CROSSVILLE — When Pioneer Hall Museum opened its doors for the summer May 1, the very first visitors were the Seiters from Michigan. The Seiters visit this area often and have been intrigued by the fascinating history of Cumberland County. Having visited the Homesteads in Crossville and reading Doctor Woman of the Cumberlands, they decided to visit Pleasant Hill and the museum to learn more about them.

The museum is open from May through October on Sundays from 2 to 5 p.m. and Wednesdays from 10 a.m. to 4 p.m. To make special arrangements for other times, call 277-5313, 277-3111, or 277-5226. Admission is free and contributions are always welcome.

The annual meeting of the Historical Society of the Cumberlands was held May 19 in the Pleasant Hill Community House. Seth Eckelson, a student at Pine View School, presented a DVD about Dr. May Cravath Wharton that was inspired by a visit to the Pioneer Museum. The theme of the 2013 National History Day (NHD) Contest was “Turning Points in History: People, Ideas, Events."

Eckelson felt that the story of Dr. May, a woman doctor in the early 20th century here on the Plateau, was a perfect fit for this theme. Eckelson took photographs of objects and pictures at the museum, interviewed a professor at Tennessee Technological University who was familiar with Dr. May’s history and showed a segment with J. Frank Meisamer of Pleasant Hill, whose father and mother had worked with Dr. May. Candace Corrigan of Murfreesboro recorded a song about Dr. May that she gave Eckelson permission to use on the DVD.

Eckelson entered his DVD in a local NHD contest, where it was judged by professional educators and historians. It was chosen as one of the best to be entered in the state's NHD contest in Nashville. Coming in second at the state level made him eligible to attend the Kenneth E. Behring National History Day Contest at the University of Maryland in June. This is where the best National History Day projects from across the United States, American Samoa, Guam, international schools and Department of Defense schools in Europe all meet and compete.
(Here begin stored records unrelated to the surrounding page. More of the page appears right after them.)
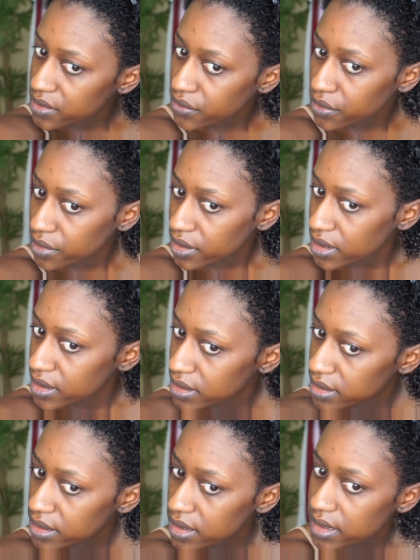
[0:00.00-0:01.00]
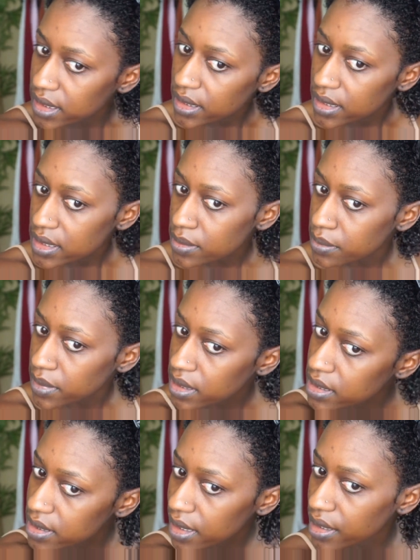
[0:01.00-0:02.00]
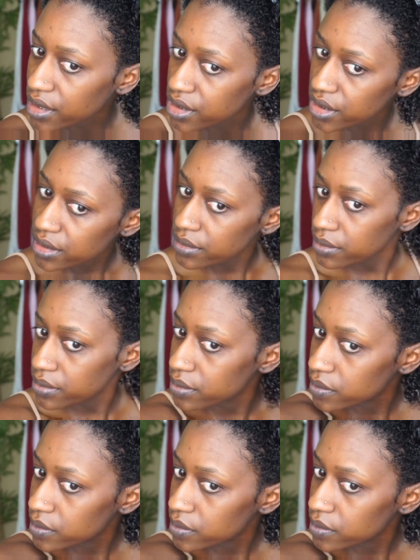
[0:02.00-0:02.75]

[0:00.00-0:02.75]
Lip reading: frizz in this midsection.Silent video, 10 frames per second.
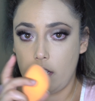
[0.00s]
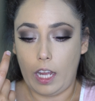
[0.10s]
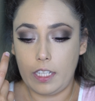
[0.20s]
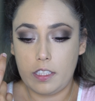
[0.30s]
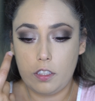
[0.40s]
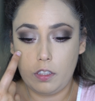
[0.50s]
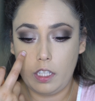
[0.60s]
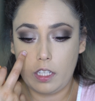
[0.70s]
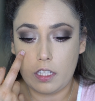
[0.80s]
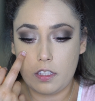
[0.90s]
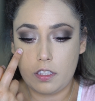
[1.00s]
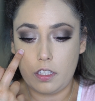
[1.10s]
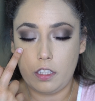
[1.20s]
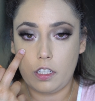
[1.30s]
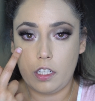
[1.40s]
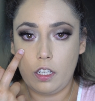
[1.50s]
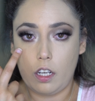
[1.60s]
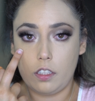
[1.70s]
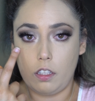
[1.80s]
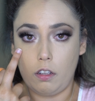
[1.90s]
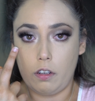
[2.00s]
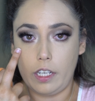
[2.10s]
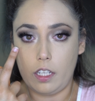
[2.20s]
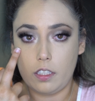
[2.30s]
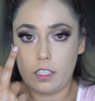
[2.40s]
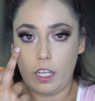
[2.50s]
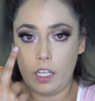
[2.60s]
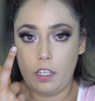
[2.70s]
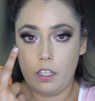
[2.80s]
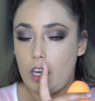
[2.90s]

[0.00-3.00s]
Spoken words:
I still need concealer on the L'Oreal side.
Seth’s mother, Rachel Eckelson, is also his teacher at Pine View. She is a seventh and eighth grade English and social studies teacher. She explained at the meeting the learning process her students go through to prepare for the National History Day competitions.
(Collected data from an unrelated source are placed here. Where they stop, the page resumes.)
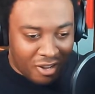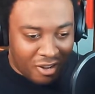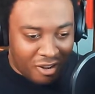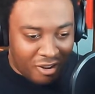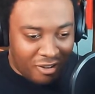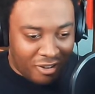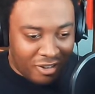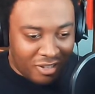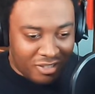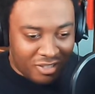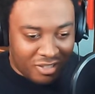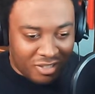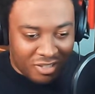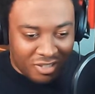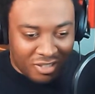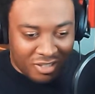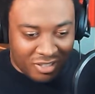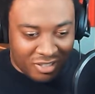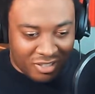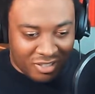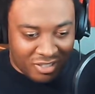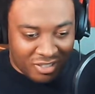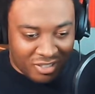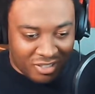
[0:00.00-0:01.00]
All right.
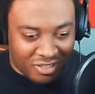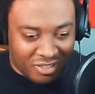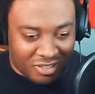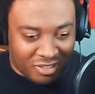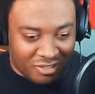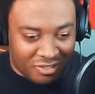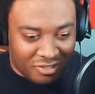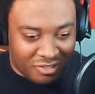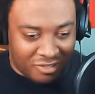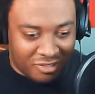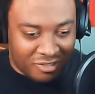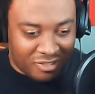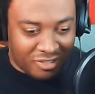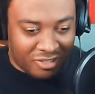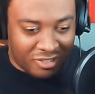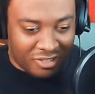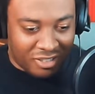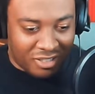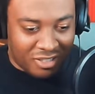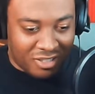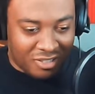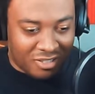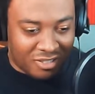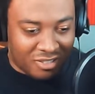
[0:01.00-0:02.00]
So
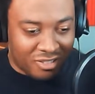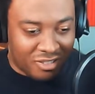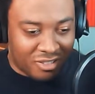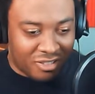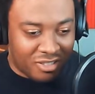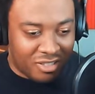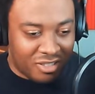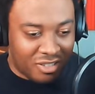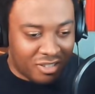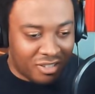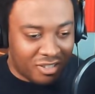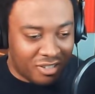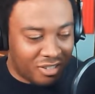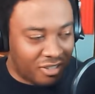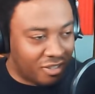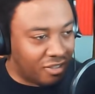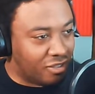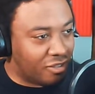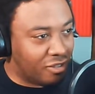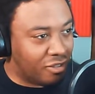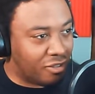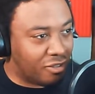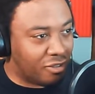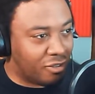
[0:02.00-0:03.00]
let us start in
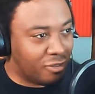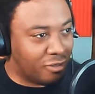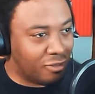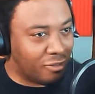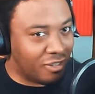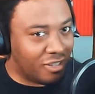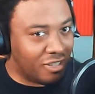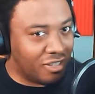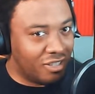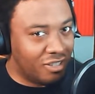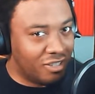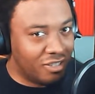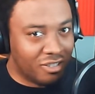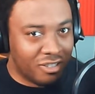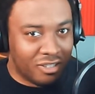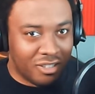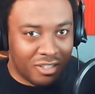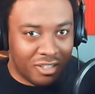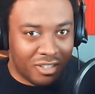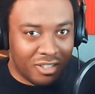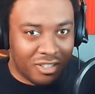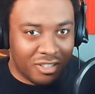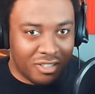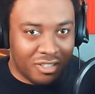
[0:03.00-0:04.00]
three,
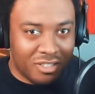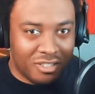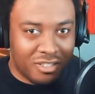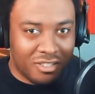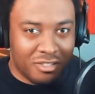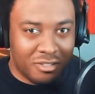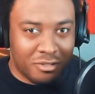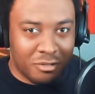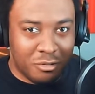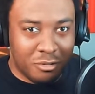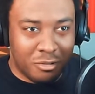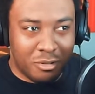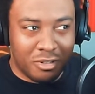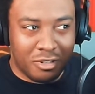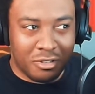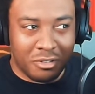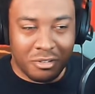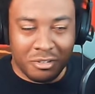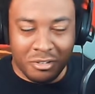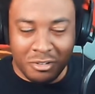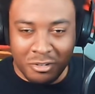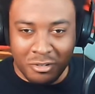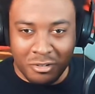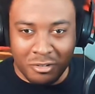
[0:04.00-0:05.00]
two,
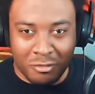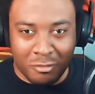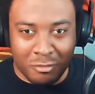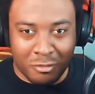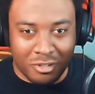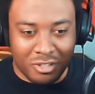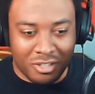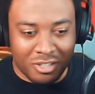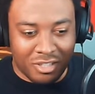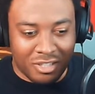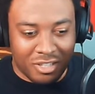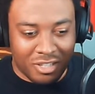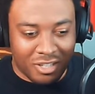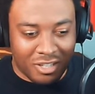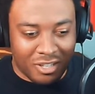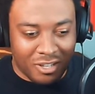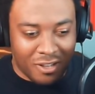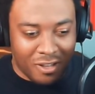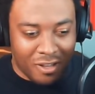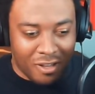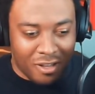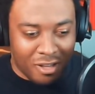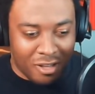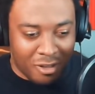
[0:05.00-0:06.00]
one,
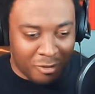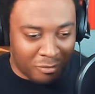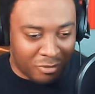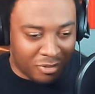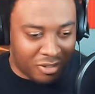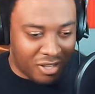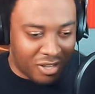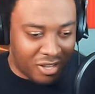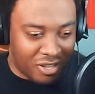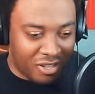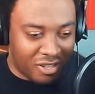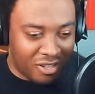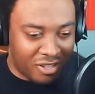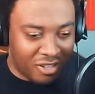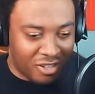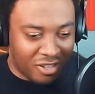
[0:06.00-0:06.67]
play.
Marvin Albright pointed out the highlights of the Historical Society’s year, thanking co-curators Sharon Weible and Jeanne Chappell-Kingsbury, the docents, the officers and directors for all of their dedicated work. Two lovely new mannequins, constructed by Lyle Weible, Al Dwenger and Bob Ahrendt with faces drawn by artist Herbie Naumann, greet visitors to Pioneer Hall.

Albright announced that Volunteer Energy Cooperative awarded the Historical Society two grants, $200 for an energy audit and $500 to be used to make Pioneer Hall more energy efficient along with a $750 grant from Middle Tennessee Natural Gas Utility. A grant from Humanities Tennessee is making possible ways of using the museum as a valuable resource for teachers and a meaningful learning laboratory for students.

Lisa Oakley of East Tennessee History Center, President Albright, curators Weible and Chappell-Kingsbury met with the faculty of the Pleasant Hill Elementary School to discuss these possibilities. The Historical Society and Pioneer Museum are extremely important assets for Pleasant Hill as they keep alive the Pleasant Hill Academy, Father Dodge, Dr. May and all of the unique attributes that make this town so special.


It has come to my attention that there was another “seagoing cowboy” as was mentioned in the May 6 column about Heifer Ranch. Dick Lammers took animals to Italy in 1947. It is interesting to note that all three of these men and their spouses spent 30-plus years in foreign mission — the Rieszs in India, the Lords in Africa and the Lammers in Japan.